■ ENTRIES SUPPLIED ■
- - - - - - -

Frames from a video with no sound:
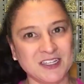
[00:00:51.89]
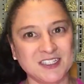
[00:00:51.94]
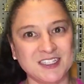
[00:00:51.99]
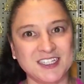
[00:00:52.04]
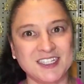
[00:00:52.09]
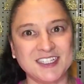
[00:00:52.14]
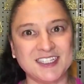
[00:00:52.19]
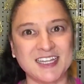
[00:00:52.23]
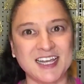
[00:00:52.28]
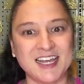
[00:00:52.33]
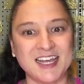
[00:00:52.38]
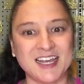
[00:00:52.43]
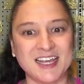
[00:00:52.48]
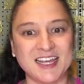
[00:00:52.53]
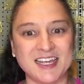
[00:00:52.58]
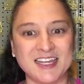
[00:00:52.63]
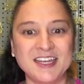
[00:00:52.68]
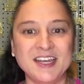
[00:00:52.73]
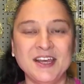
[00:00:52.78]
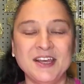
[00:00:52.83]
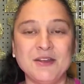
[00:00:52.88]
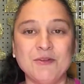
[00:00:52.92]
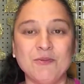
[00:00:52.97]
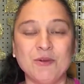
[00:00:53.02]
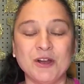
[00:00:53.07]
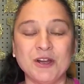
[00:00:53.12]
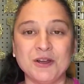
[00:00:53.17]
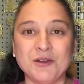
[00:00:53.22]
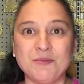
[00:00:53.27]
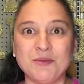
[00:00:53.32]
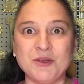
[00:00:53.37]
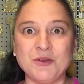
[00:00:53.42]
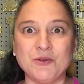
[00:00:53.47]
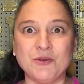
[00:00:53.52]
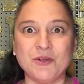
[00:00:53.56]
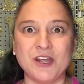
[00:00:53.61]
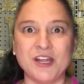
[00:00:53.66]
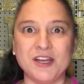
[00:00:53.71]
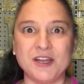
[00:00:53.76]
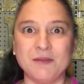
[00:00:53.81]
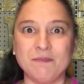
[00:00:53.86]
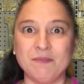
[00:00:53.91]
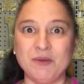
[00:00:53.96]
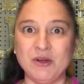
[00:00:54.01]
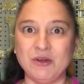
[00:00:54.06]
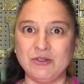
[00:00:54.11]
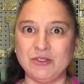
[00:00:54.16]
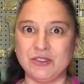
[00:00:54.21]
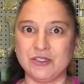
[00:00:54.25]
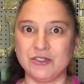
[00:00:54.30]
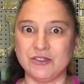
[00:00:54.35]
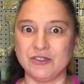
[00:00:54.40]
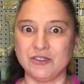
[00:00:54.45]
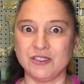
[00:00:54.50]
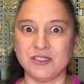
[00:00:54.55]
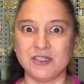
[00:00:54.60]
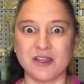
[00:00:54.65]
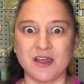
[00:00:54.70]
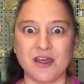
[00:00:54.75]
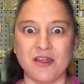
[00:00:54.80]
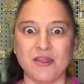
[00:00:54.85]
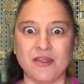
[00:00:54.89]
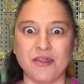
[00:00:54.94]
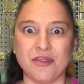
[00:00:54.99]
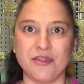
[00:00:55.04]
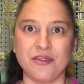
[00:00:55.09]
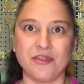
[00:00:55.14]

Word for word: Today, we're gonna be creating posters that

- - - - - - -

Nothing but an exact copy is asked for: the lines from the start of the records through the line with "[00:00:53.12]", both ends included, minus any pictures.

■ EXERCISE OUTPUT ■
Frames from a video with no sound:
[00:00:51.89]
[00:00:51.94]
[00:00:51.99]
[00:00:52.04]
[00:00:52.09]
[00:00:52.14]
[00:00:52.19]
[00:00:52.23]
[00:00:52.28]
[00:00:52.33]
[00:00:52.38]
[00:00:52.43]
[00:00:52.48]
[00:00:52.53]
[00:00:52.58]
[00:00:52.63]
[00:00:52.68]
[00:00:52.73]
[00:00:52.78]
[00:00:52.83]
[00:00:52.88]
[00:00:52.92]
[00:00:52.97]
[00:00:53.02]
[00:00:53.07]
[00:00:53.12]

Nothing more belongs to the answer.